§ Your task:
From the line that contains "(497.93 s to 498.83 s)" to the final line below, both included, print each line exactly and skip the pictures.

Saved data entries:

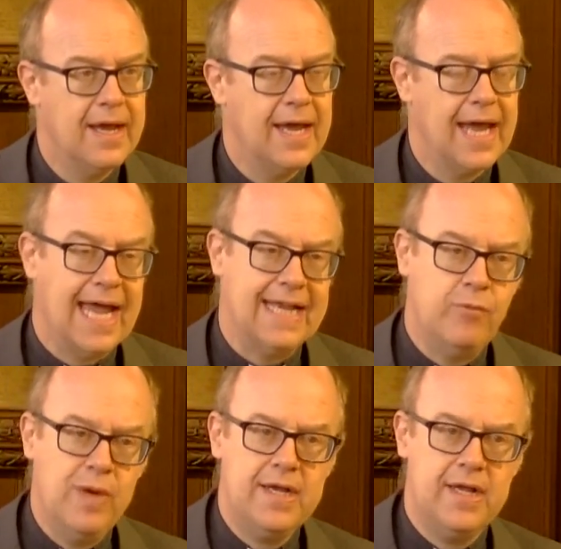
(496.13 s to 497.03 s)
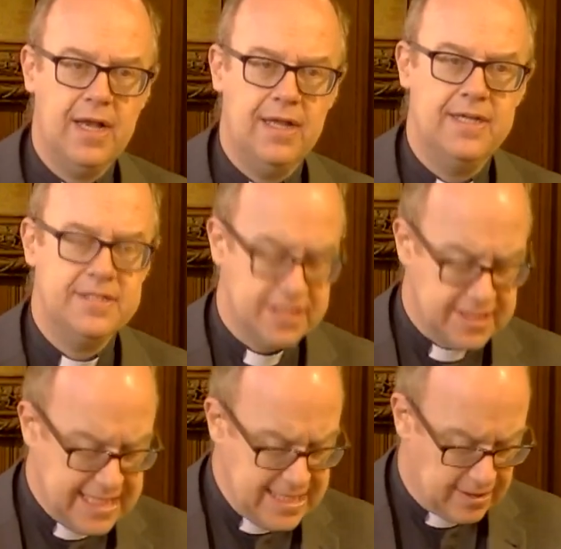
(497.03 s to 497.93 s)
And if we can learn to
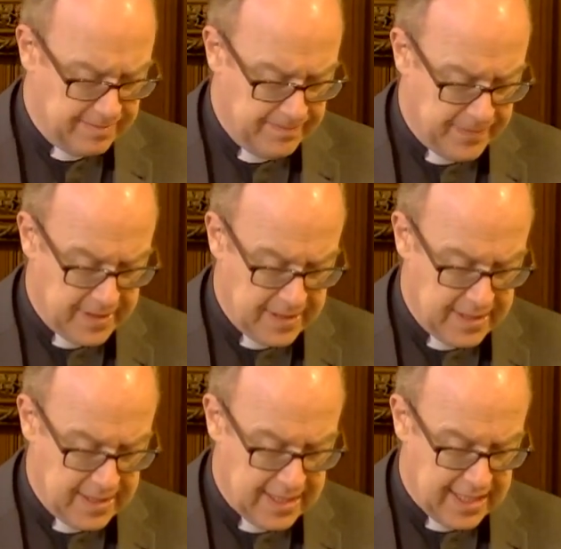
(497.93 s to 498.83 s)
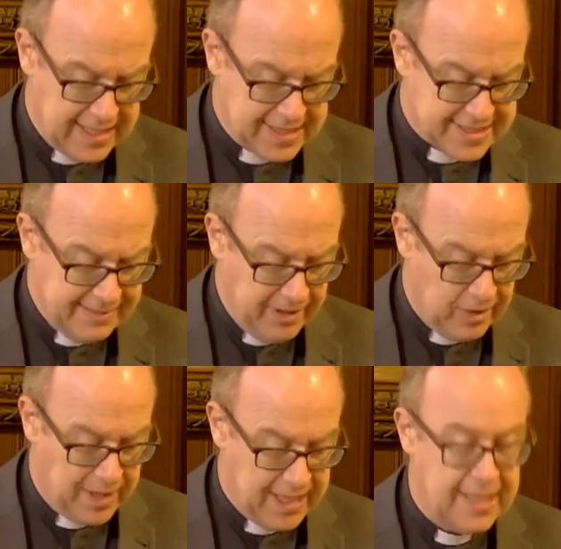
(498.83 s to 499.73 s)
see them in a similar
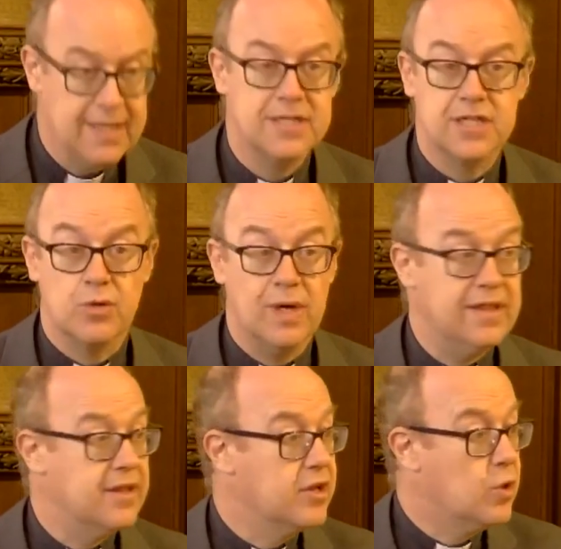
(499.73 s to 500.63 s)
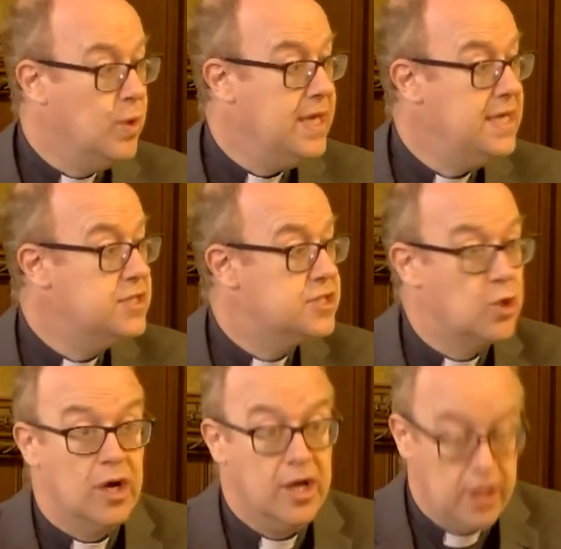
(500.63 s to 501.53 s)
way to the way that the Queen saw
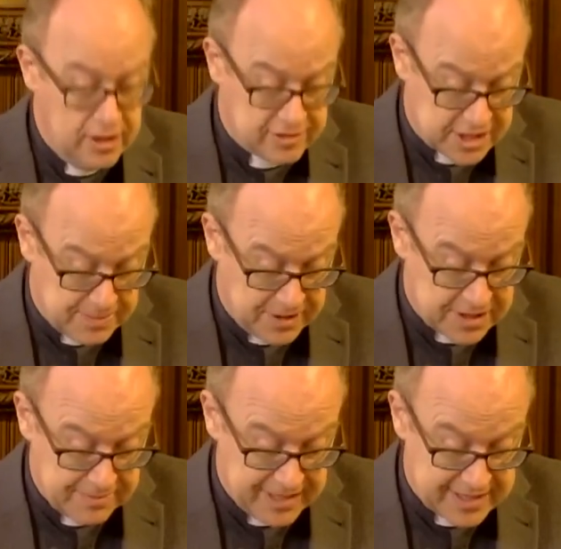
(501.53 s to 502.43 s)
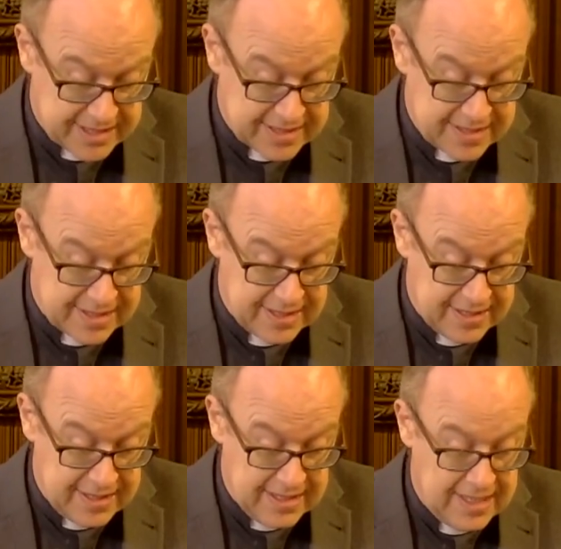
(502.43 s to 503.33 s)
her responsibilities,
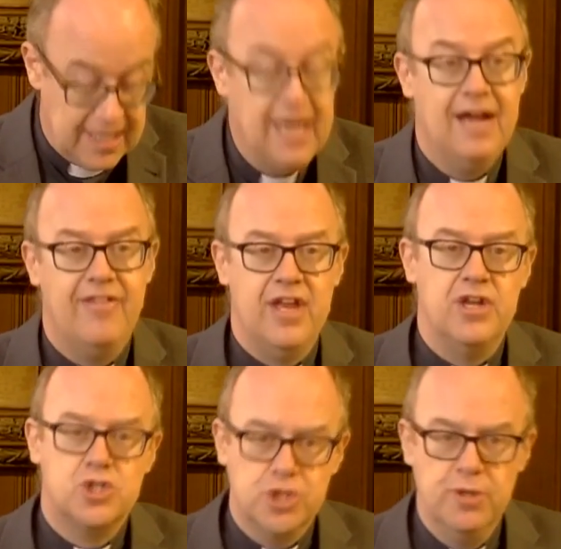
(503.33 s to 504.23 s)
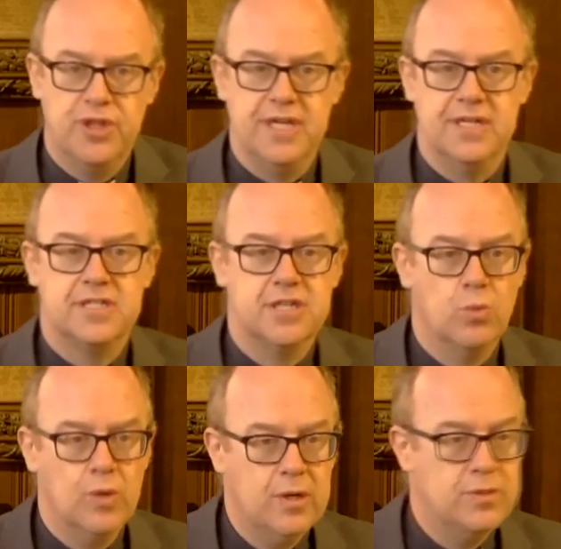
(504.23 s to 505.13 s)
then the truth is that
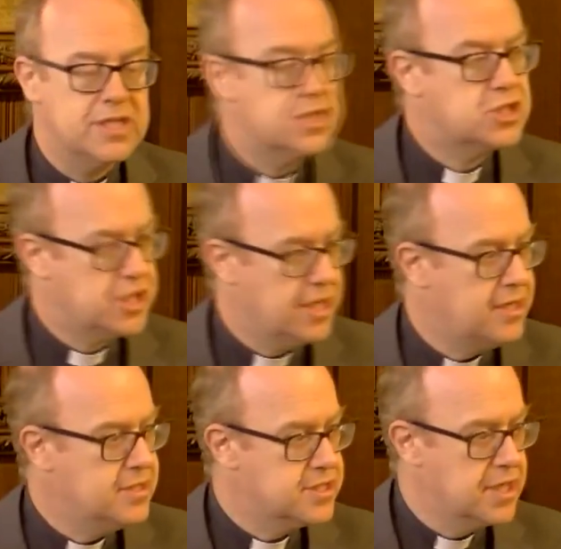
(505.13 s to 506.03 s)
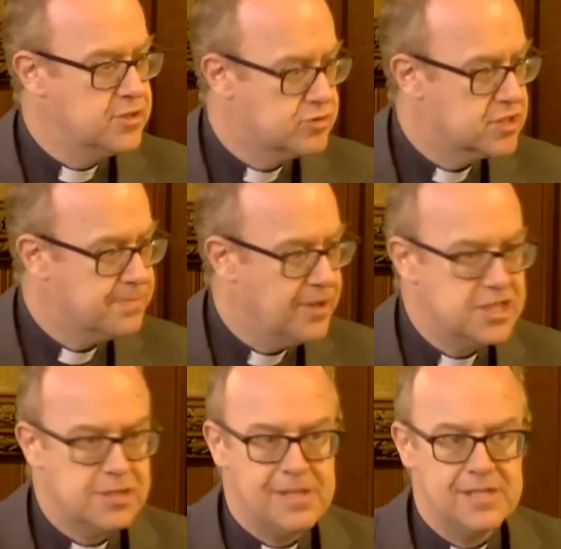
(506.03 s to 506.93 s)
we'll discharge those
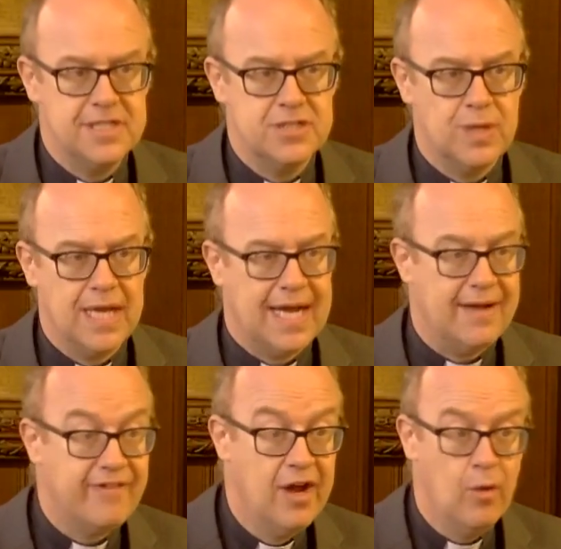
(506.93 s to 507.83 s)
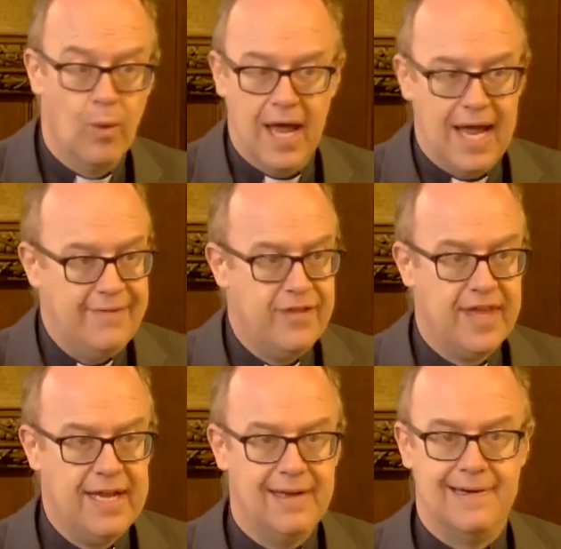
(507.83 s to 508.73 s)
responsibilities we have, wherever they
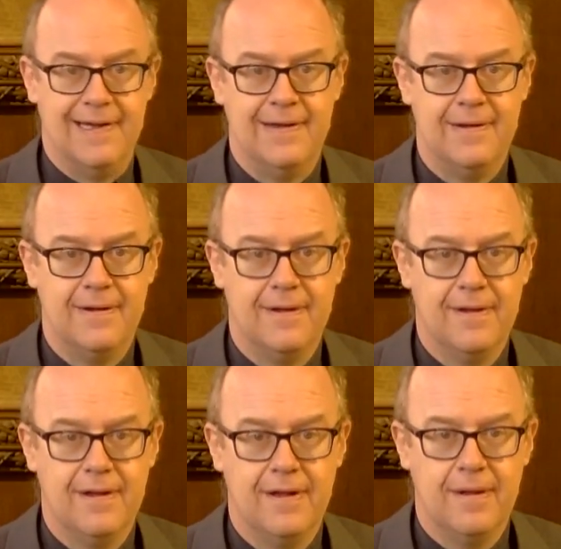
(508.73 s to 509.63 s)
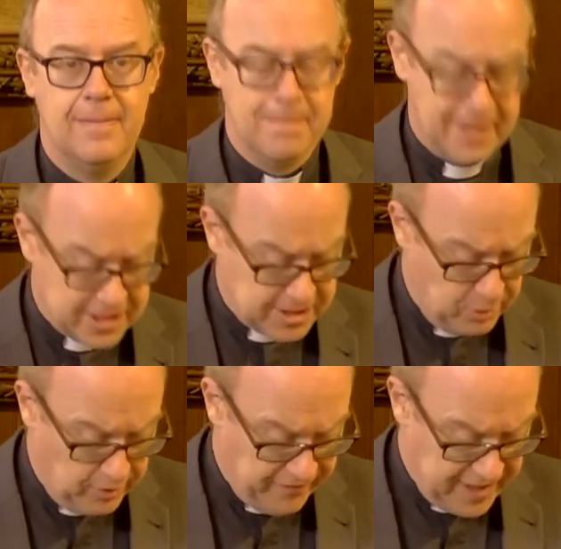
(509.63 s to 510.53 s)
lie, much more
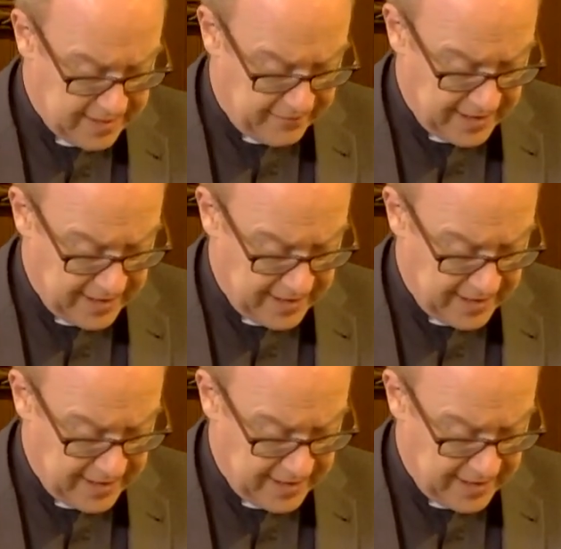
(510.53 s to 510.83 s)
faithfully,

§ Expected output:
(497.93 s to 498.83 s)
(498.83 s to 499.73 s)
see them in a similar
(499.73 s to 500.63 s)
(500.63 s to 501.53 s)
way to the way that the Queen saw
(501.53 s to 502.43 s)
(502.43 s to 503.33 s)
her responsibilities,
(503.33 s to 504.23 s)
(504.23 s to 505.13 s)
then the truth is that
(505.13 s to 506.03 s)
(506.03 s to 506.93 s)
we'll discharge those
(506.93 s to 507.83 s)
(507.83 s to 508.73 s)
responsibilities we have, wherever they
(508.73 s to 509.63 s)
(509.63 s to 510.53 s)
lie, much more
(510.53 s to 510.83 s)
faithfully,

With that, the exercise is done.